O Presidente da Confederação Empresarial de Portugal (CIP), António Saraiva, afirmou, em entrevista ao Diário Económico, que "mais vale ter trabalho precário do que desemprego", tendo em conta "a situação em que está a economia". A afirmação que conta sempre com uma tentativa de nivelar tudo por baixo e apresentar como alternativa o pior cenário possível, faz de facto escola em Portugal. Segundo António Saraiva só há duas soluções: ou precariedade ou o desemprego.
De resto, já se disse o mesmo aos funcionários públicos, quando se reduziu salários: mais vale essa redução do que o desemprego.

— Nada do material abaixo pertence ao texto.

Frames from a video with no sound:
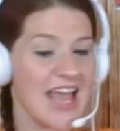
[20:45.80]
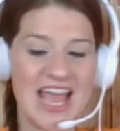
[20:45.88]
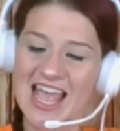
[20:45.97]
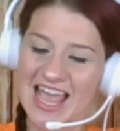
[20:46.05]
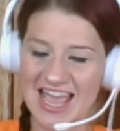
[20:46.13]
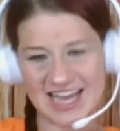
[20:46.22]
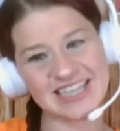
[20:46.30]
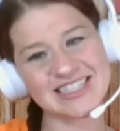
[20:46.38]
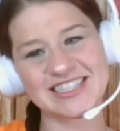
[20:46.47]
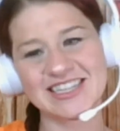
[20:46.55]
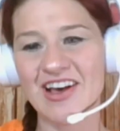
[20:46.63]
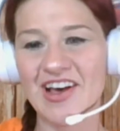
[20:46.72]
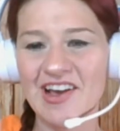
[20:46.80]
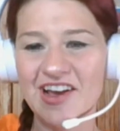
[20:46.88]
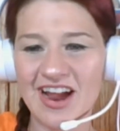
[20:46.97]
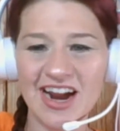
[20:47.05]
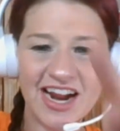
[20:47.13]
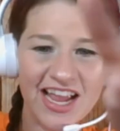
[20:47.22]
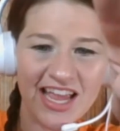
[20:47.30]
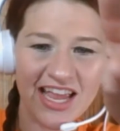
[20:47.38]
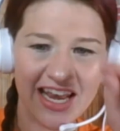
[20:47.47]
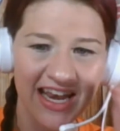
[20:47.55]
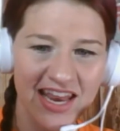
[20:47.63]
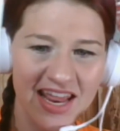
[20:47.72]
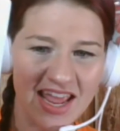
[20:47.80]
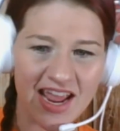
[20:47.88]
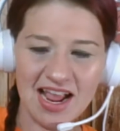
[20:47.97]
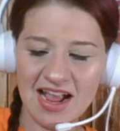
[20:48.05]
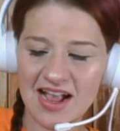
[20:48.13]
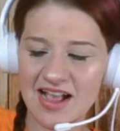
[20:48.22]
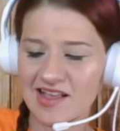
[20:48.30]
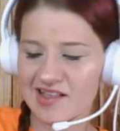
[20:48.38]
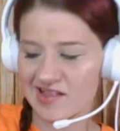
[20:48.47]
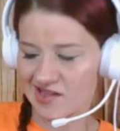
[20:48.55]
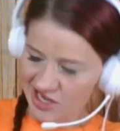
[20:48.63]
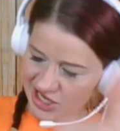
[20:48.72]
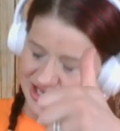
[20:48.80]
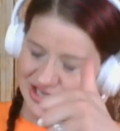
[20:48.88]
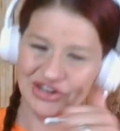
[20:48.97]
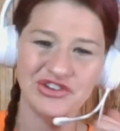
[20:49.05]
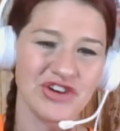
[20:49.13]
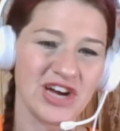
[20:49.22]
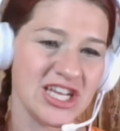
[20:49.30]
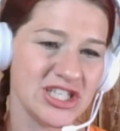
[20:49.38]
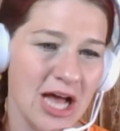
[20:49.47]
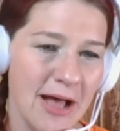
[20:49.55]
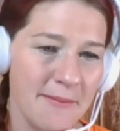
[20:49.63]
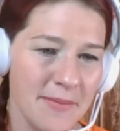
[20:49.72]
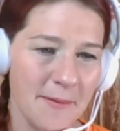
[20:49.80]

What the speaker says: and a star. Ding. Great job.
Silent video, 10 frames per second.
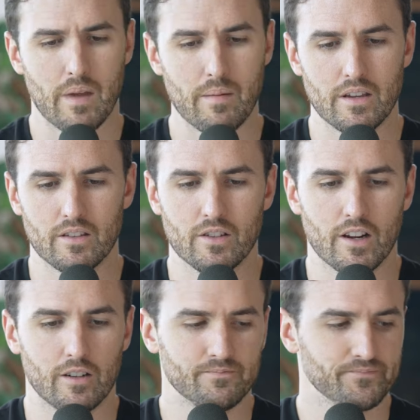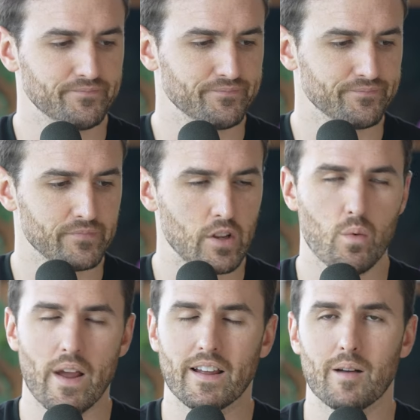Maybe, you
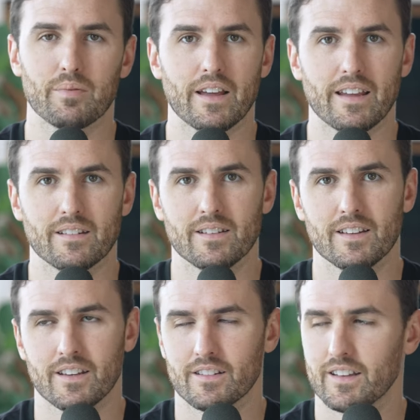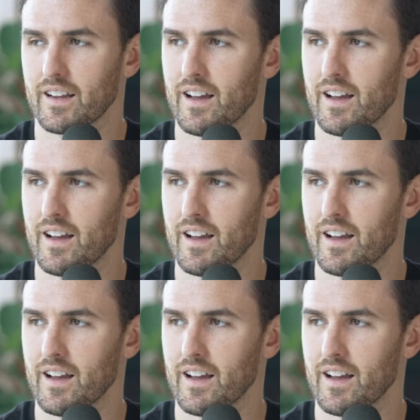wake up late and you're like,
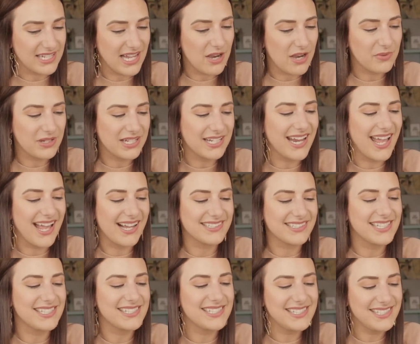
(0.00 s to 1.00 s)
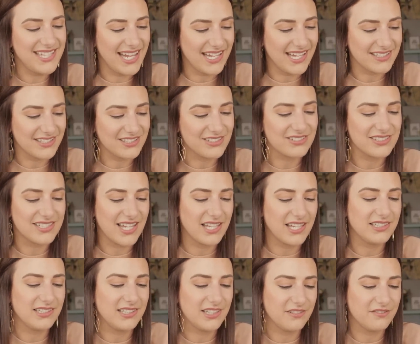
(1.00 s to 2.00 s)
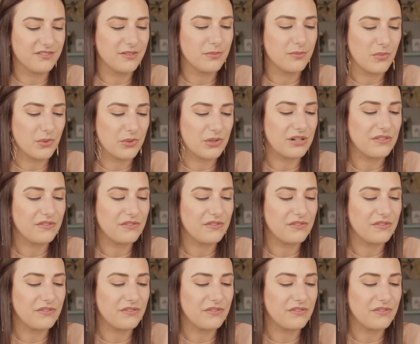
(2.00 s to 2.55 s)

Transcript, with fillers: how we can access these answers and live more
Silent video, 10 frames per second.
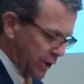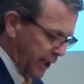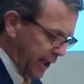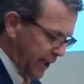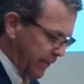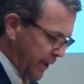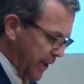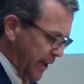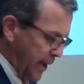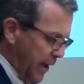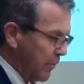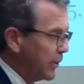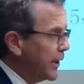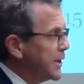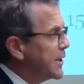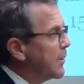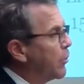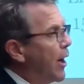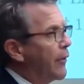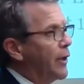Stadium. I'm pleased with the
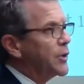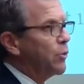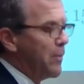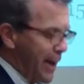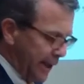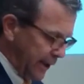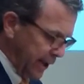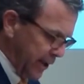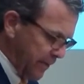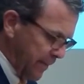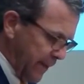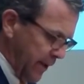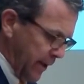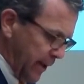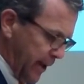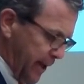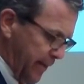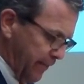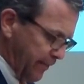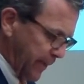progress we're making there.
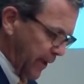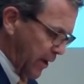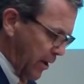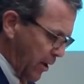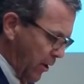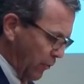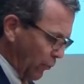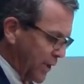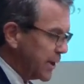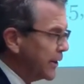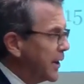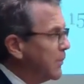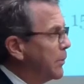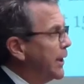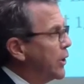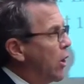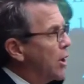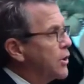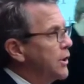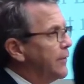Our recently completed
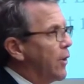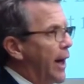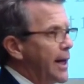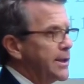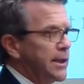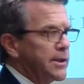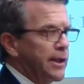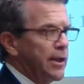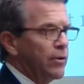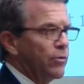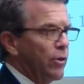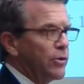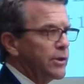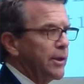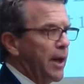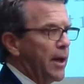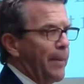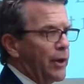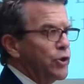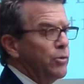auction of our assets there grossed
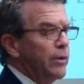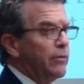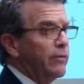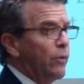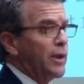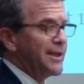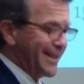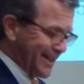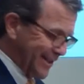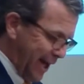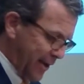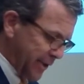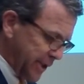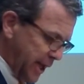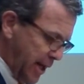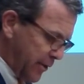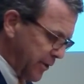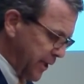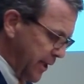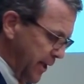about
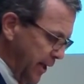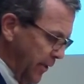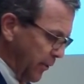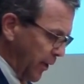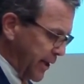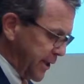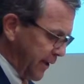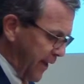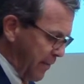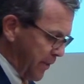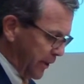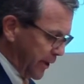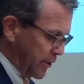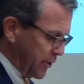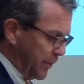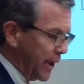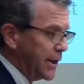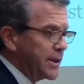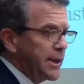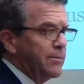$246,000. The raising of that building should
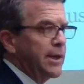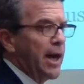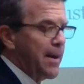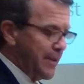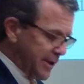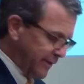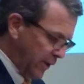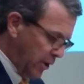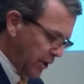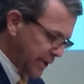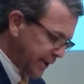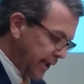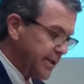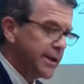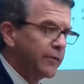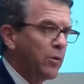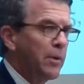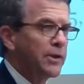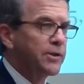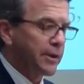begin sometime this fall and take several
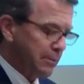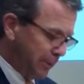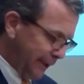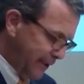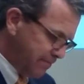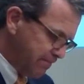months to complete.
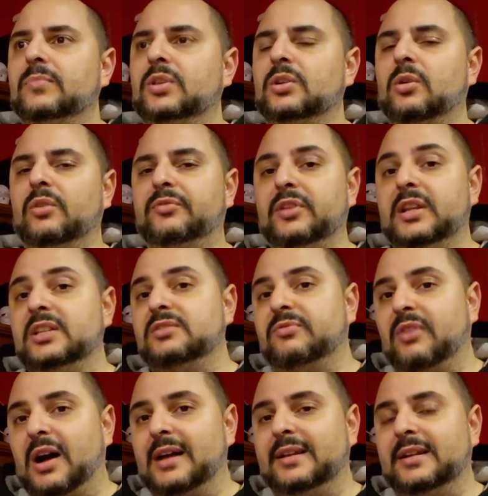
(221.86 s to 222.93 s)
know, if it is
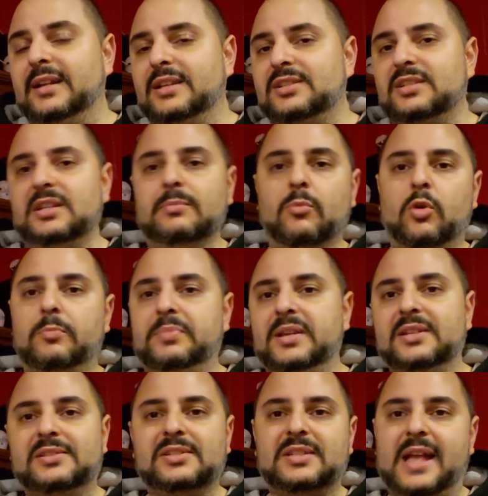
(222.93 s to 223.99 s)
Vatanen, I see more
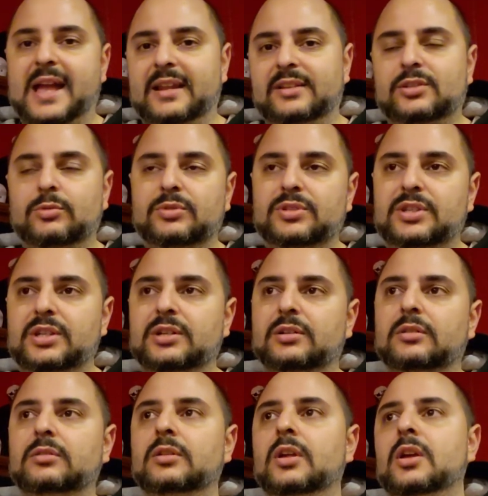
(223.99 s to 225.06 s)
pieces added to a
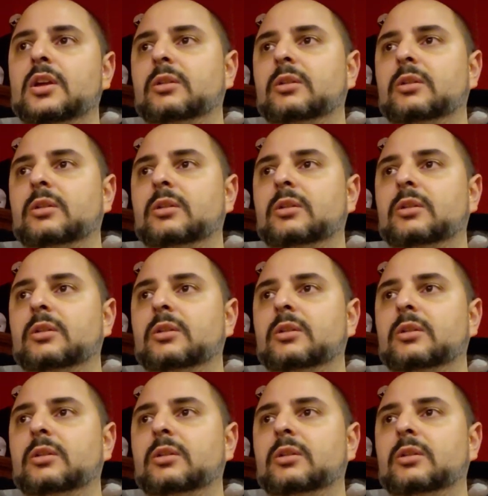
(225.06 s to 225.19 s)
deal.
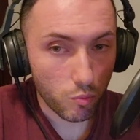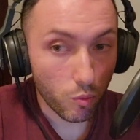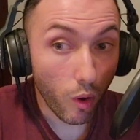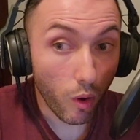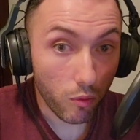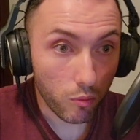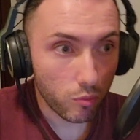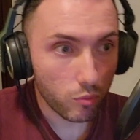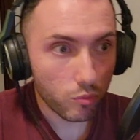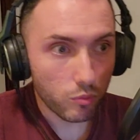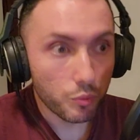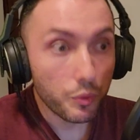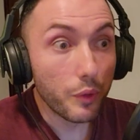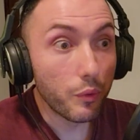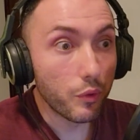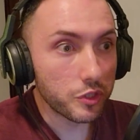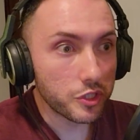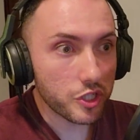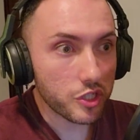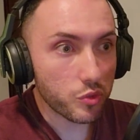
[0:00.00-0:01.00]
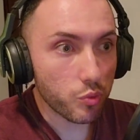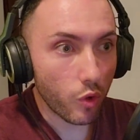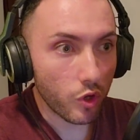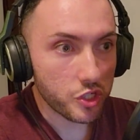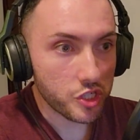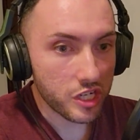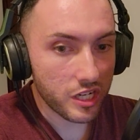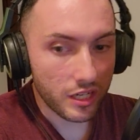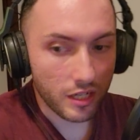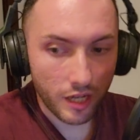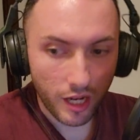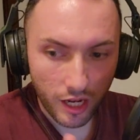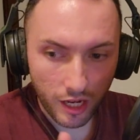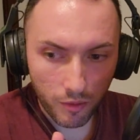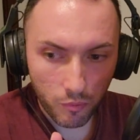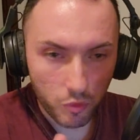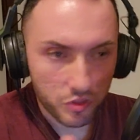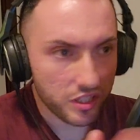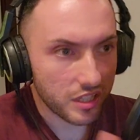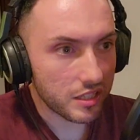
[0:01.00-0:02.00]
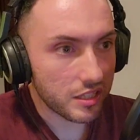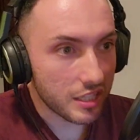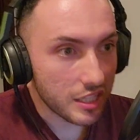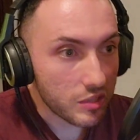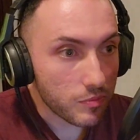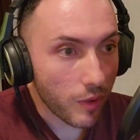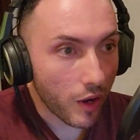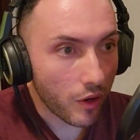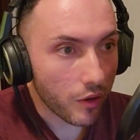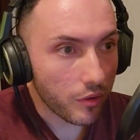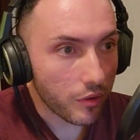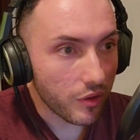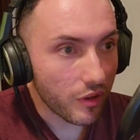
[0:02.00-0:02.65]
Well, we were just watching, was it Dismo?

Tudo invariavelmente acompanhado pela já habitual complacência.

E por falar em precariedade, o Presidente da CIP crítica Maria Luís Albuquerque, mas encontra uma razão para a conduta da ex-ministra das Finanças e ainda deputada: os políticos ganham "muito mal", o que justifica que vendam a alma ao Diabo por tuta-e-meia. Paralelamente, António Saraiva considera que a remuneração dos políticos deveria ser em função do seu desempenho. Ao que sei o desempenho dos políticos é julgado pelos cidadãos e o expoente máximo desse julgamento tem lugar em eleições. Não será essa a opinião de António Saraiva, mais preocupado em legitimar a precariedade dos trabalhadores e encontrar explicações para a mais inexorável ausência de ética de alguns políticos, do que analisar as razões que justificam o facto do tecido empresarial português ser tão débil.